▸ WHAT IS REQUIRED: Line by line, repeat the material below exactly and leave the images out.

▸ EXERCISE MATERIALS:
▬▬▬

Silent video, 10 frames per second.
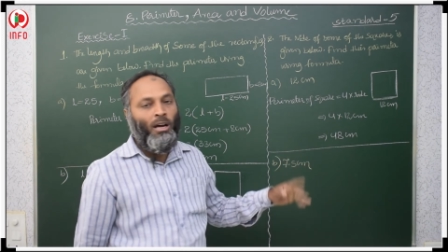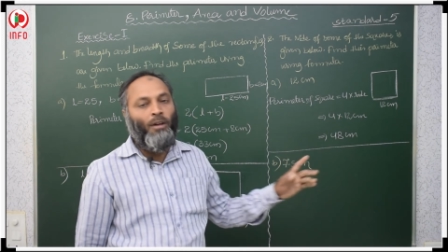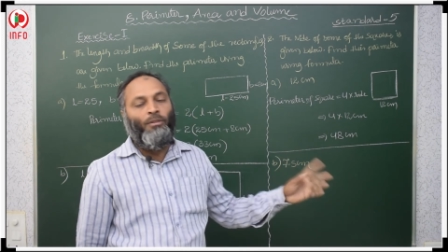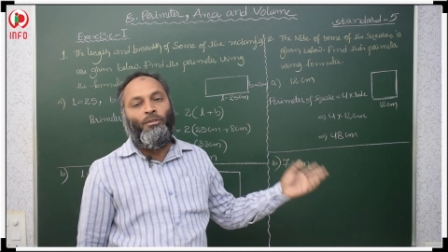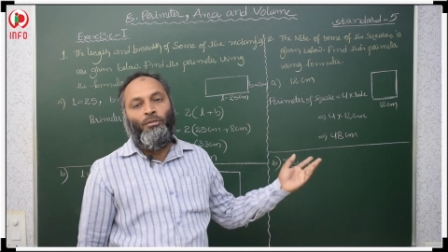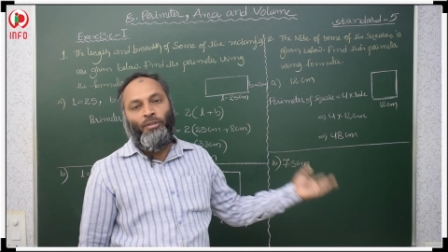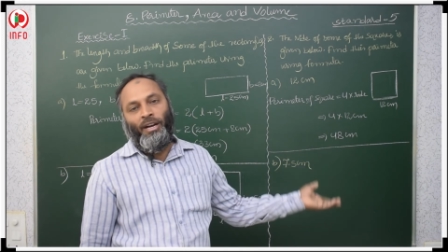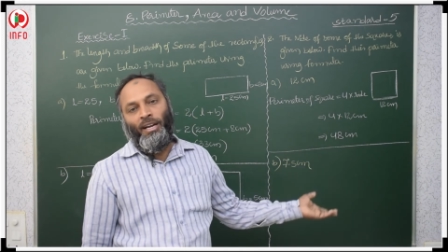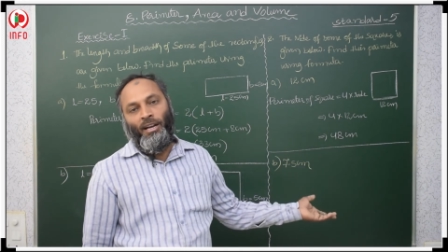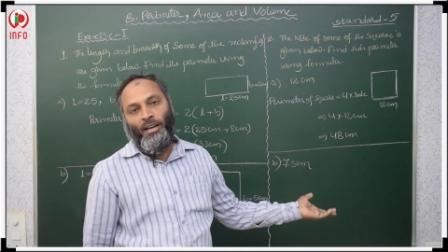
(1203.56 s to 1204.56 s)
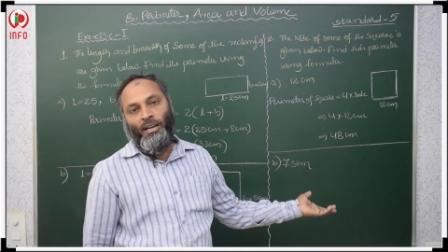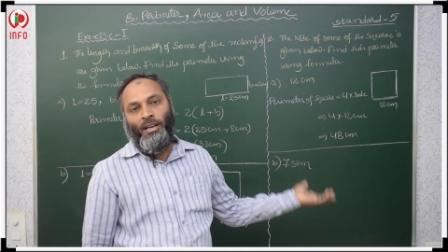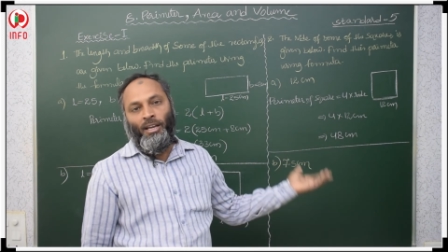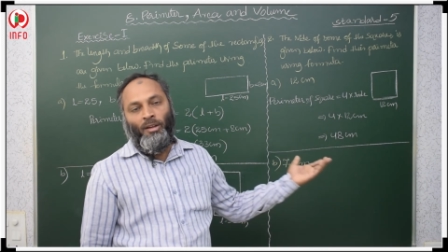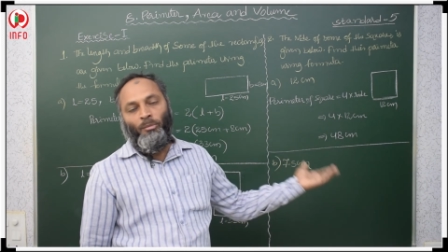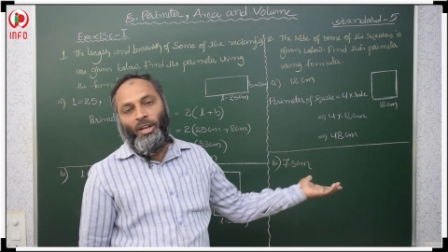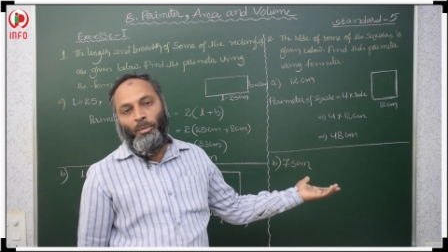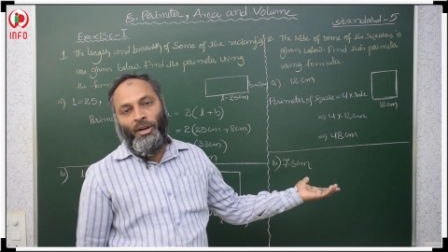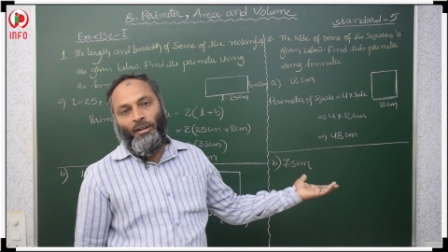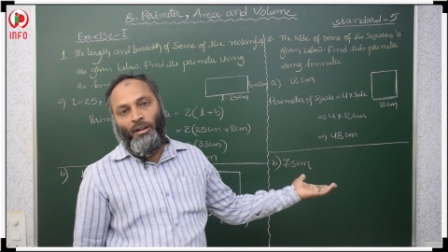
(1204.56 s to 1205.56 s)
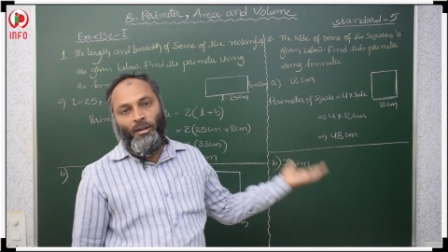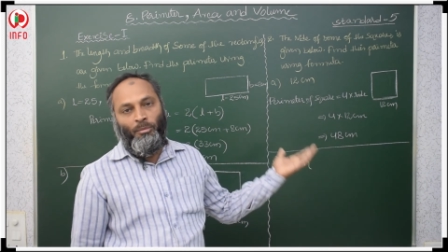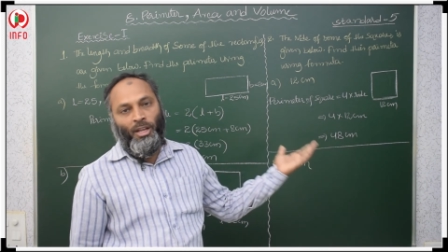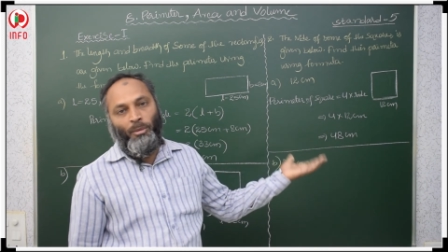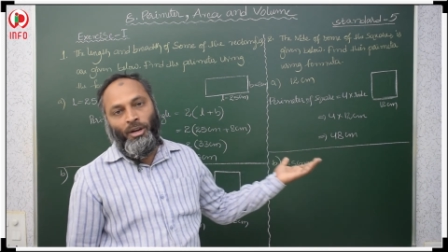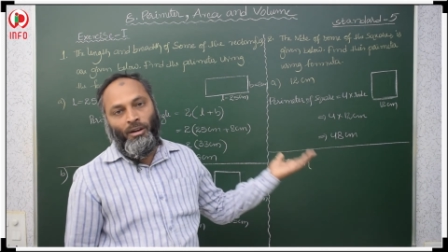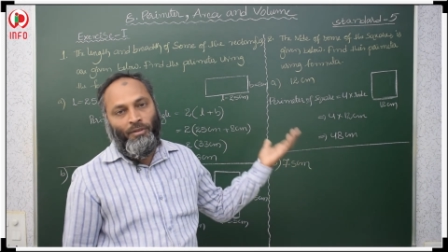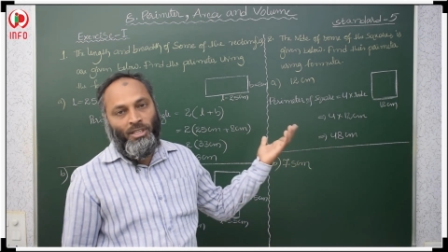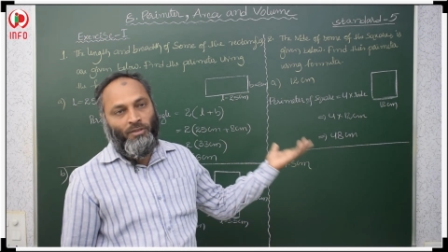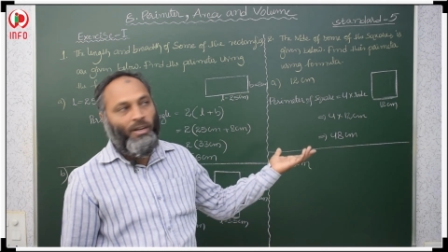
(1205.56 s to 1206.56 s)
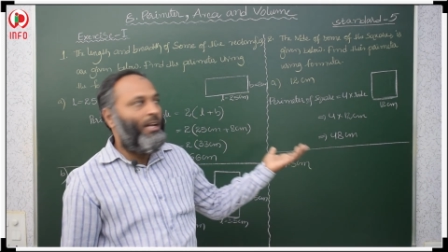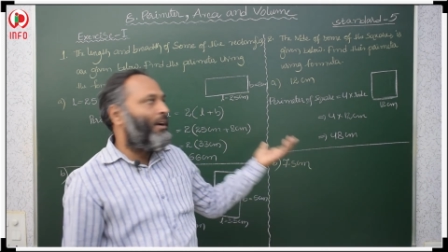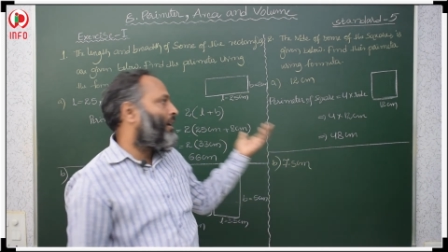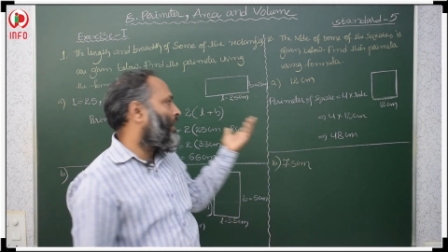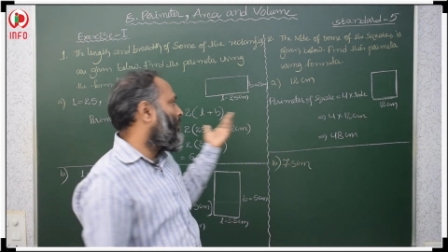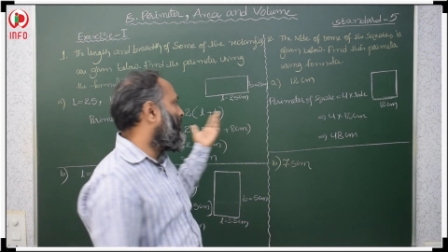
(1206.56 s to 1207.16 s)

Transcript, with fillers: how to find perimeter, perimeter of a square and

▬▬▬

▸ PROBLEM SOLUTION:
Silent video, 10 frames per second.
(1203.56 s to 1204.56 s)
(1204.56 s to 1205.56 s)
(1205.56 s to 1206.56 s)
(1206.56 s to 1207.16 s)

Transcript, with fillers: how to find perimeter, perimeter of a square and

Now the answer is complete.